If you’ve overheard your kid talking with their friends about “the quickest way to do 90’s” or getting “one pumped,” chances are they’re into “Fortnite,” one of the hottest video games of the moment. Whether your child is already deep into the game or just now asking to play, it’s a good time to pause and ask: is “Fortnite” for kids? Here are some things to consider when deciding if “Fortnite” is appropriate for your child.
There are actually several versions of “Fortnite,” but the one your child is most likely referring to is “Fortnite: Battle Royale,” a popular video game available for PlayStation 4, Xbox One, Nintendo Switch, Windows, and Mac. It incorporates the creative building elements from sandbox games (“Minecraft,” “The Sims”) with the action-packed style of third-person shooter games (“Tomb Raider,” “Grand Theft Auto”).
In “Fortnite,” the playing field is the game map, and the goal is to kill the other players and remain the last one standing. To stay alive, players collect weapons and build safe structures. In addition to being hunted by other gamers, players must avoid The Storm, a computer-generated force that damages all players outside of a safe zone.
The Entertainment Software Rating Board rates “Fortnite” as suitable for teens, and Common Sense Media recommends it for ages 13+. The primary reason these rating bodies cite for their age recommendation is the open chat feature, which may expose your children to risks like online predators. If parents block this function using parental controls, the game can be relatively safe for tweens as well.
There is no profanity or crude language in the game itself. However, because of the open chat feature, kids may be exposed to inappropriate language from other players. If you want to avoid this, you can use parental controls to filter inappropriate language or turn off chat altogether. Show your child how to block, mute, and report other players — even in voice chats.
There is no sex and nudity in “Fortnite.”
Violence is a central focus of “Fortnite.” The main goal is to amass weapons and kill other players. However, this violence is tempered by its cartoonish and bloodless nature. When players are defeated, they simply vanish from the screen.

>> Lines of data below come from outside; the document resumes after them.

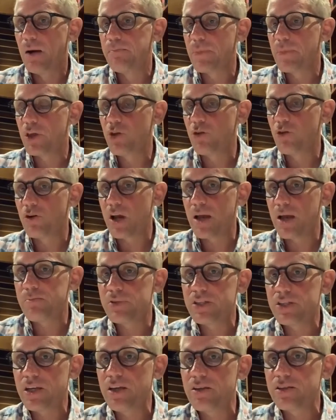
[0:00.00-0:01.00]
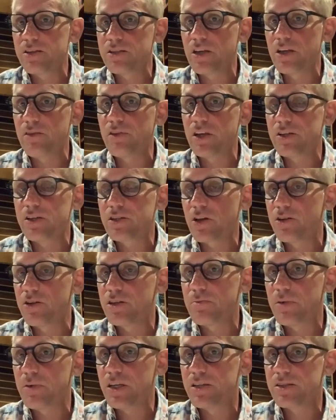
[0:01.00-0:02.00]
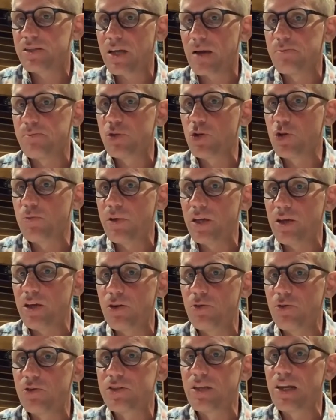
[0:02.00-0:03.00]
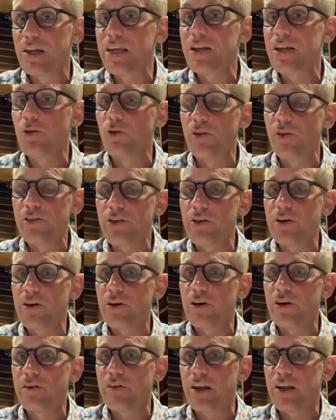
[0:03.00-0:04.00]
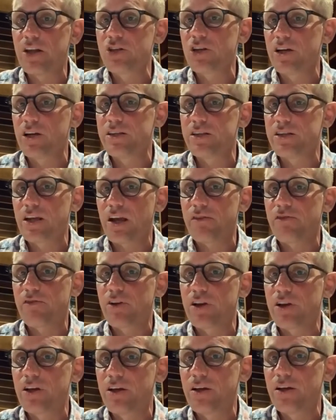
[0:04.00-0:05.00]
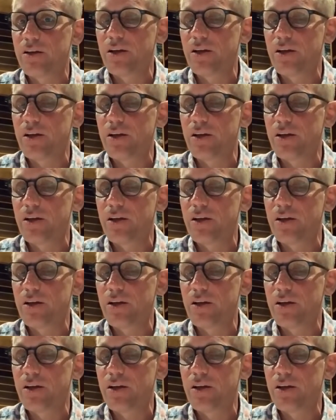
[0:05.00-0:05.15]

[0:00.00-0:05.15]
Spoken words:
Your MC this evening is going to be Sam Dubey, who is the lead author of Energizing Agriculture,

If you do allow your child to play “Fortnite” (or any other violent video game), consider talking to them about the content and encouraging them to think critically about it.
“Fortnite” uses what’s known as a freemium model. The game is free to download and play, but users can spend real money for cosmetic add-ons like special outfits for their characters (also known as skins). To prevent any unexpected surprises on your bank statement, it’s a good idea to use parental controls to require a pin for in-app purchases.
The parental controls on “Fortnite” can be used to turn off voice and text chat, filter mature language, hide your child’s in-game name, and block in-app purchases.
You can also set privacy settings that control who can enter your child’s online friend group — we recommend the “Private” setting, which means no one can enter your child’s group without being invited. Talk to your child about the importance of only playing with people they know in real life, especially if they’re allowed to use the open chat feature.
You can also view reports to keep an eye on how much time your child is playing. Here are step-by-step instructions for setting up parental controls in “Fortnite.”
It depends on your child's maturity level and their ability to follow content rules and restrictions. As with any new content your child wants to engage with, it's essential for parents to take a proactive approach in understanding the game. Preview "Fortnite" yourself to determine if it’s appropriate for your child. It's also crucial to establish clear guidelines around gameplay, such as filtering mature language and ensuring your child only plays with friends they know in real life.
If your kid gets really invested in “Fortnite,” you’ll also want to consider the other content they’ll consume. Even if their own gaming experience is age-appropriate, they may watch playthrough videos on YouTube that feature other people having more violent, and potentially inappropriate, experiences on “Fortnite.” It’s a good idea to talk to your child about what to do if they see something that makes them feel uncomfortable, and use a tool like BrightCanary monitoring to supervise their Google and YouTube activity.
Setting these boundaries can help make "Fortnite" a more positive experience for your child, fostering responsible gaming habits while allowing them to enjoy the social and strategic aspects of the game.
"Fortnite" is generally safe for tweens and teens, but parents should use parental controls to shield their children from unwanted interactions with strangers. Additionally, it’s crucial to consider the game's mild violence when determining if it's suitable for your family.